EXERCISE MATERIALS:
::::::

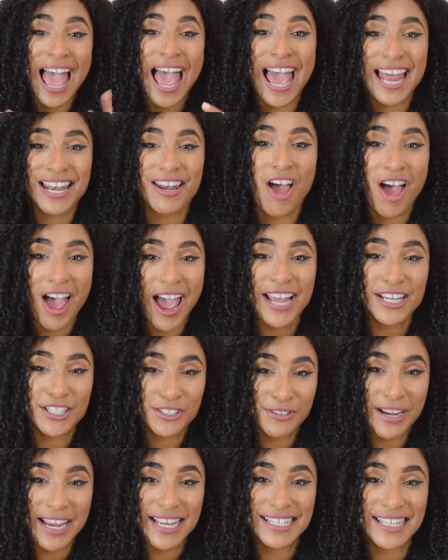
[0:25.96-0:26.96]
and
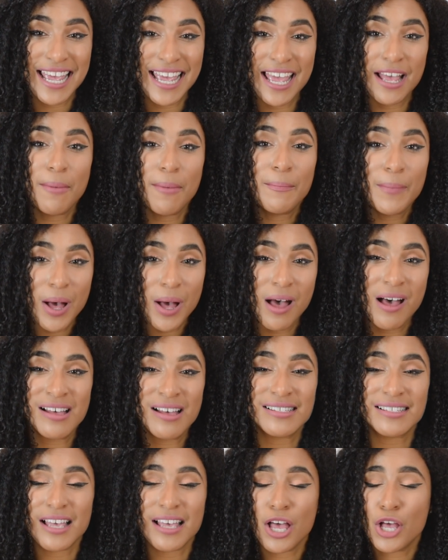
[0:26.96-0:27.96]
hydrating
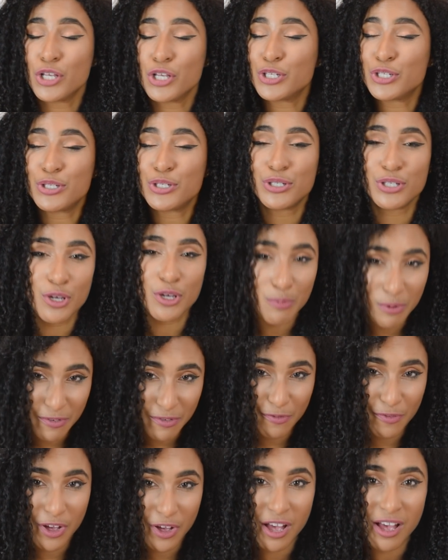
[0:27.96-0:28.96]
mask, super
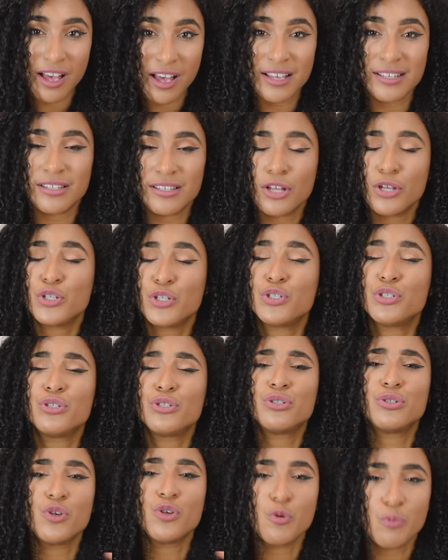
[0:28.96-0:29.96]
fast,
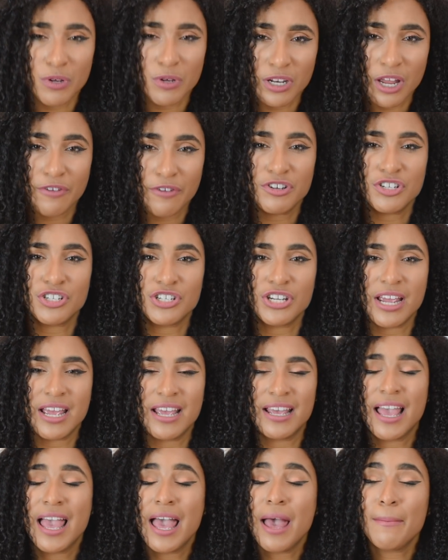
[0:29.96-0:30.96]
super
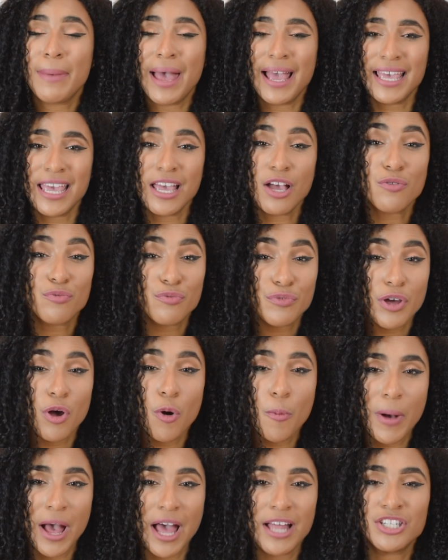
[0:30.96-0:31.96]
nourishing, packing a real
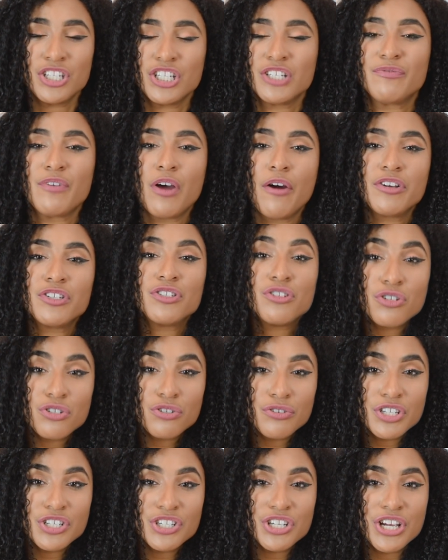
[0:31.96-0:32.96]
punch as far as
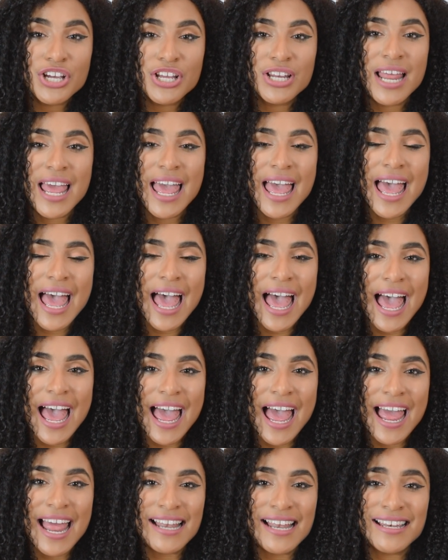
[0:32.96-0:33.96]
nutrition
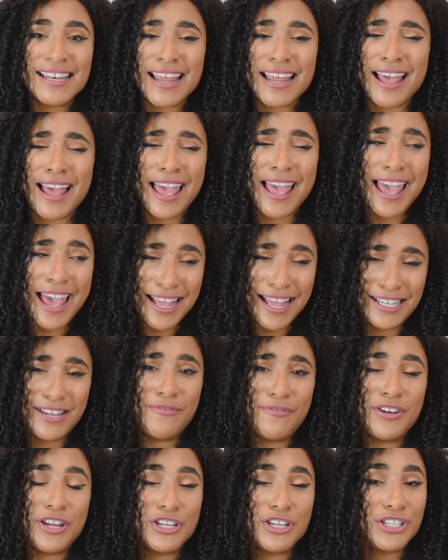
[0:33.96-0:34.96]
and hair
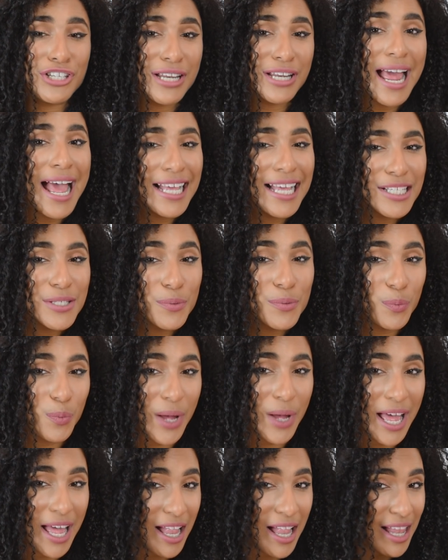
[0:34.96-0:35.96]
definition as
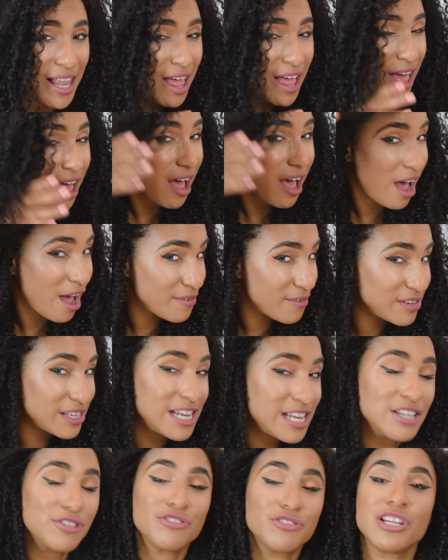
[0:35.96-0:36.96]
well. I've
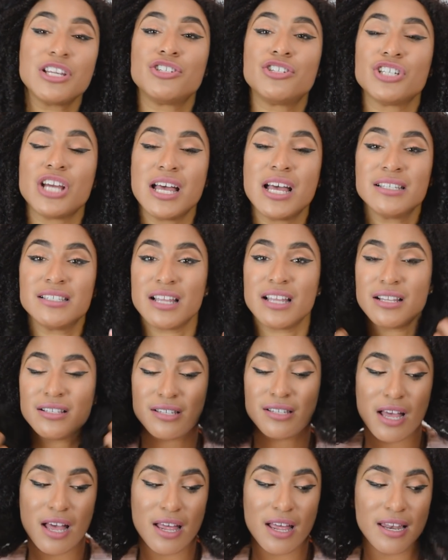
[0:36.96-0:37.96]
literally just
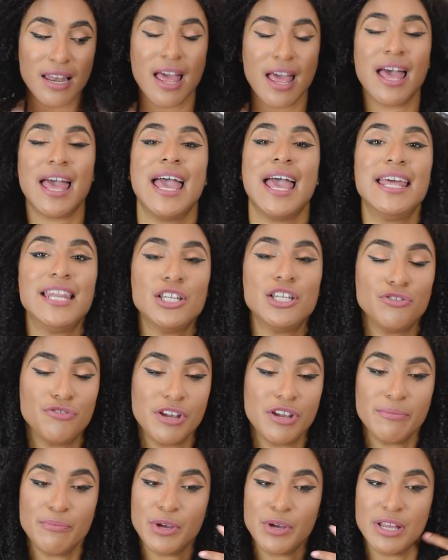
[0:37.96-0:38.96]
done a henna
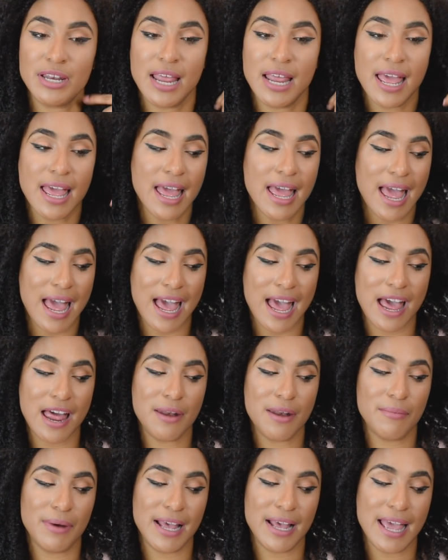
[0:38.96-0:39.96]
treatment
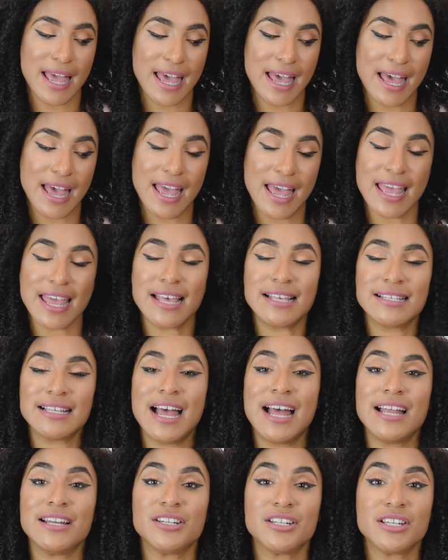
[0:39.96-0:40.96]
and my hair is
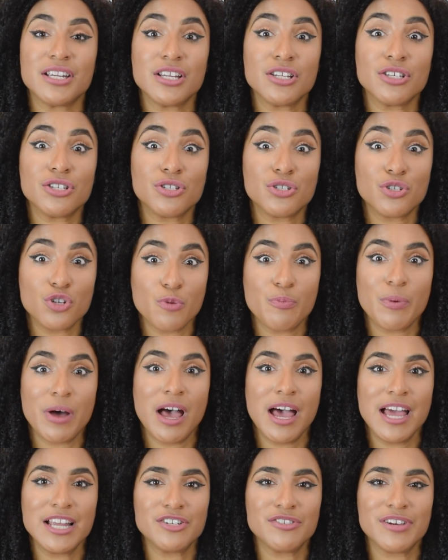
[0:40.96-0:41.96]
actually super
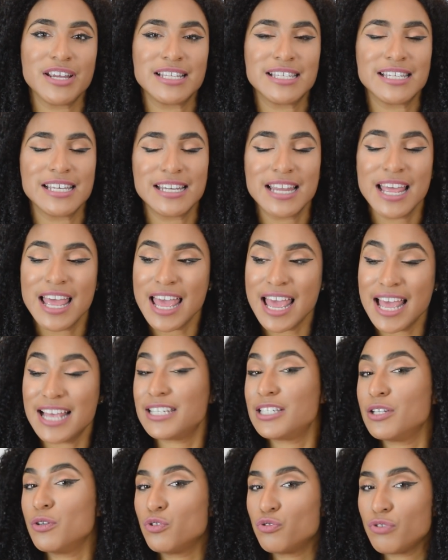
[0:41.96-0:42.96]
hydrated. It's
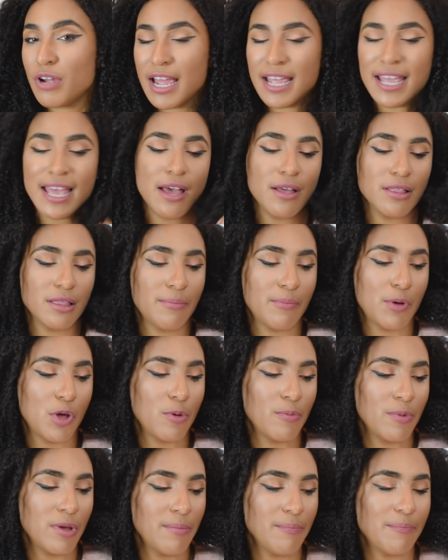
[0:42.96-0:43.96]
still drying out at the
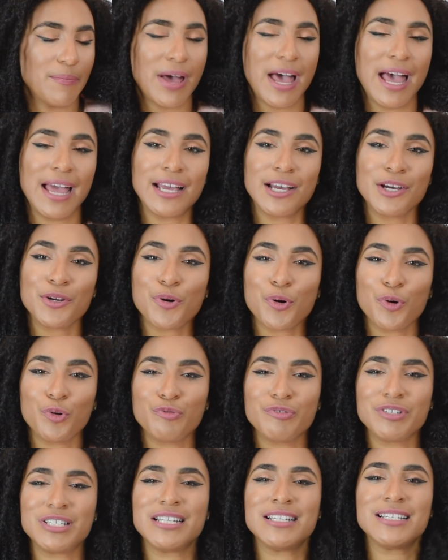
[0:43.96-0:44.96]
moment, but I can
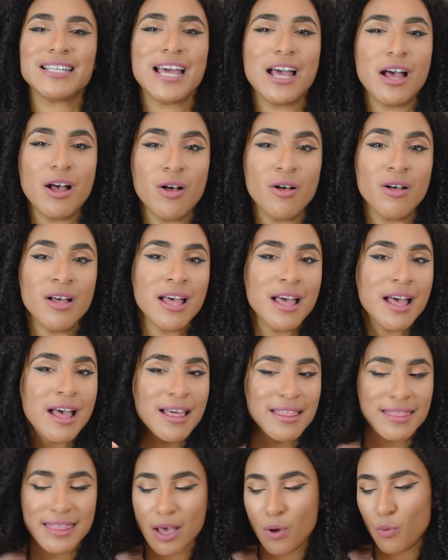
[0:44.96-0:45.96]
already tell
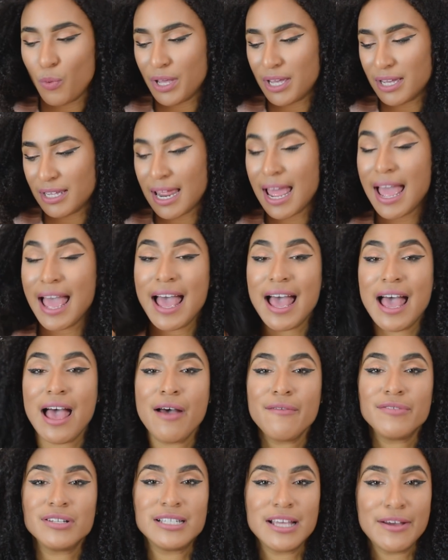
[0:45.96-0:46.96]
that we're gonna
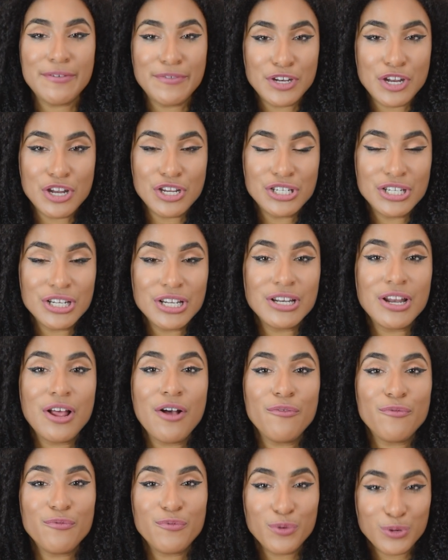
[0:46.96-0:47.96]
have definition
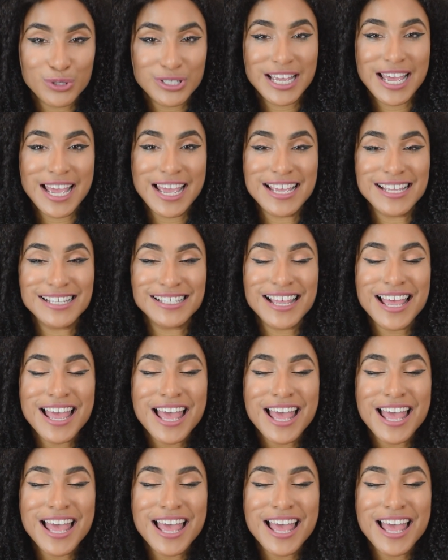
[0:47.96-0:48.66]
for days.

::::::

EXERCISE PROMPT: Print the data again word for word, pictures excluded.

RESPONSE FOR THIS EXERCISE:
[0:25.96-0:26.96]
and
[0:26.96-0:27.96]
hydrating
[0:27.96-0:28.96]
mask, super
[0:28.96-0:29.96]
fast,
[0:29.96-0:30.96]
super
[0:30.96-0:31.96]
nourishing, packing a real
[0:31.96-0:32.96]
punch as far as
[0:32.96-0:33.96]
nutrition
[0:33.96-0:34.96]
and hair
[0:34.96-0:35.96]
definition as
[0:35.96-0:36.96]
well. I've
[0:36.96-0:37.96]
literally just
[0:37.96-0:38.96]
done a henna
[0:38.96-0:39.96]
treatment
[0:39.96-0:40.96]
and my hair is
[0:40.96-0:41.96]
actually super
[0:41.96-0:42.96]
hydrated. It's
[0:42.96-0:43.96]
still drying out at the
[0:43.96-0:44.96]
moment, but I can
[0:44.96-0:45.96]
already tell
[0:45.96-0:46.96]
that we're gonna
[0:46.96-0:47.96]
have definition
[0:47.96-0:48.66]
for days.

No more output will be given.